Les avocats de Stanis Bujakera pensaient avoir remporté une victoire lorsqu'ils ont obtenu du tribunal l'autorisation de faire intervenir une contre-expertise pour vérifier les éléments avancés par le ministère public, présentés comme des indices de culpabilité à l'encontre de leur client.
Toutefois, la surprise fut grande lorsqu'il a été révélé que les deux experts proposés ont été écartés, le tribunal préférant désigner un autre expert, en l'occurrence Kabambula Mulowayi Yansen. Ce dernier, se présentant comme un expert en outils informatiques agréé et assermenté près le tribunal de Grande Instance de Kinshasa/Gombe, n'a pourtant laissé aucune trace de son expertise sur les moteurs de recherche tels que Google.
Ce « spécialiste » est chargé par le tribunal d'examiner l'adresse IP attribuée par le ministère public au téléphone de Stanis Bujakera, soupçonnée d'avoir servi à la diffusion d'un prétendu "faux rapport" de l'Agence nationale des renseignements (ANR). Ses missions incluent l'identification de l'auteur et de ses complices présumés, l'analyse des téléphones et des données numériques, la comparaison des signatures et des cachets sur ledit rapport pour déterminer son authenticité, ainsi que le déchiffrement des images, sons et vidéos depuis leur création jusqu'à leur transmission, en fournissant un rapport à cet effet.
Le tribunal avait également ordonné à l'Agence Nationale de Renseignement (ANR) de produire le spécimen du vrai sceau de l'Agence et de la signature du responsable du Département de la Sécurité intérieure.
Lors de l'audience de ce vendredi, le tribunal a constaté que l'ANR n'avait pas répondu à son instruction. Aussi, il a informé les avocats que l'expert désigné avait déjà entamé son travail et a proposé un délai supplémentaire d'une semaine. Les avocats de Stanis Bujakera ont exprimé leur étonnement face au fait que la mission de contre-expertise ait été confiée à un expert qui est également greffier assermenté devant le même tribunal, remettant en question son indépendance. De plus, Kabambula Mulowayi Yansen n'a pas été présenté lors d'une audience publique.
"Personne ne peut attester de ses compétences pour la mission qui lui a été assignée jusqu'à présent", a déclaré Charles Mushizi, avocat du journaliste. Citant les missions confiées par le tribunal, les avocats ont souligné que cet expert devait démontrer des compétences en réseaux informatiques, télécommunications, analyse des données numériques et audiovisuelles pour répondre efficacement aux tâches qui lui ont été confiées. Le ministère public a également estimé que la personne désignée manquait de compétence et d'outils appropriés.
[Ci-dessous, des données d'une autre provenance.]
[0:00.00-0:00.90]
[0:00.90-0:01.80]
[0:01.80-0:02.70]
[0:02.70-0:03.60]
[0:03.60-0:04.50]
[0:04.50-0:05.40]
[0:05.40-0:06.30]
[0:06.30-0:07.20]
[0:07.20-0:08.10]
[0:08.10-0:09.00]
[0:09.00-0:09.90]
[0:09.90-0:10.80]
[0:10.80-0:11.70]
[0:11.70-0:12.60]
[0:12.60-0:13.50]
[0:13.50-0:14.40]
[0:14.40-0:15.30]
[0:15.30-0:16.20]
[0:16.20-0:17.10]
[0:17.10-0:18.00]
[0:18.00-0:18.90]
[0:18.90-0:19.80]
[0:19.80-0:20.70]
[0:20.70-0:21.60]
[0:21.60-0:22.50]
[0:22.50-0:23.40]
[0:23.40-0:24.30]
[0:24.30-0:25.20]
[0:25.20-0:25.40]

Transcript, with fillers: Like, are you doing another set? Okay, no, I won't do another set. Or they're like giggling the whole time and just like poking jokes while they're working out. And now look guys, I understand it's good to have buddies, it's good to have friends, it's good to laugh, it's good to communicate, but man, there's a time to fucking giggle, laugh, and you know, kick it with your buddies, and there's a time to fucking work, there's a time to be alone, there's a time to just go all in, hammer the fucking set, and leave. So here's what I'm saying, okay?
Il a également prétendu que l'outil nécessaire pour les analyses coûterait 20 000 USD, alors qu'il avait déclaré précédemment qu'il valait 14 000 USD. "Nous ne donnerons pas le nom de l'outil ici car il y a des espions", a-t-il soutenu, promettant de présenter devant le tribunal, lors de la prochaine audience, des experts qui ont établi les faits incriminant le journaliste.
Le ministère public a également accusé le journaliste de retarder la procédure. « Vous n’y échapperez pas », lui a-t-il lancé. Il a également critiqué l'enquête menée par le consortium Congo-holdup, dénonçant ce qu’il appelle incohérences et des mensonges: « Le journaliste a boutiqué une enquête avec ses amis de RSF. Nous avons lu des incongruité et des mensonges. Nous attendons le plaidoyer et nous allons tout démonter », a t-il dit.
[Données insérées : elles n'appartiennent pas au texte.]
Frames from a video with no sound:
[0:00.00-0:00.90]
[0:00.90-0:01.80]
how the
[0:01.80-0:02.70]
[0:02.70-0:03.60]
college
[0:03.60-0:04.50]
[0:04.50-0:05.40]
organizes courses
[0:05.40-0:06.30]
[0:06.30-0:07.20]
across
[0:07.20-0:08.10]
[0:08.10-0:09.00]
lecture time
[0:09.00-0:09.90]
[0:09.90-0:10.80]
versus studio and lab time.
Les révélations faites par les médias membres de Congo-holdup ont été mal accueillies : "Le journaliste cherche à distraire l'opinion avec ces enquêtes. Nous avons dépassé le stade des indices, nous avons les preuves de sa culpabilité. Ses enquêtes dans les médias entravent le travail du tribunal et visent à désorienter le public et le juge".
Concernant les réponses de Meta et de Telegram affirmant l'impossibilité de tracer un message via leurs plateformes à travers les métadonnées et les adresses IP, le ministère public a critiqué avec véhémence les porte-parole de ces sociétés, les qualifiant de "boulangers se présentant comme experts", allant jusqu'à les accuser de « frôler la démence ». Le tribunal a annoncé que la prochaine séance est fixée au 22 décembre. Il a aussi annoncé qu’il se prononcera dans 48 heures concernant la nouvelle demande de liberté provisoire.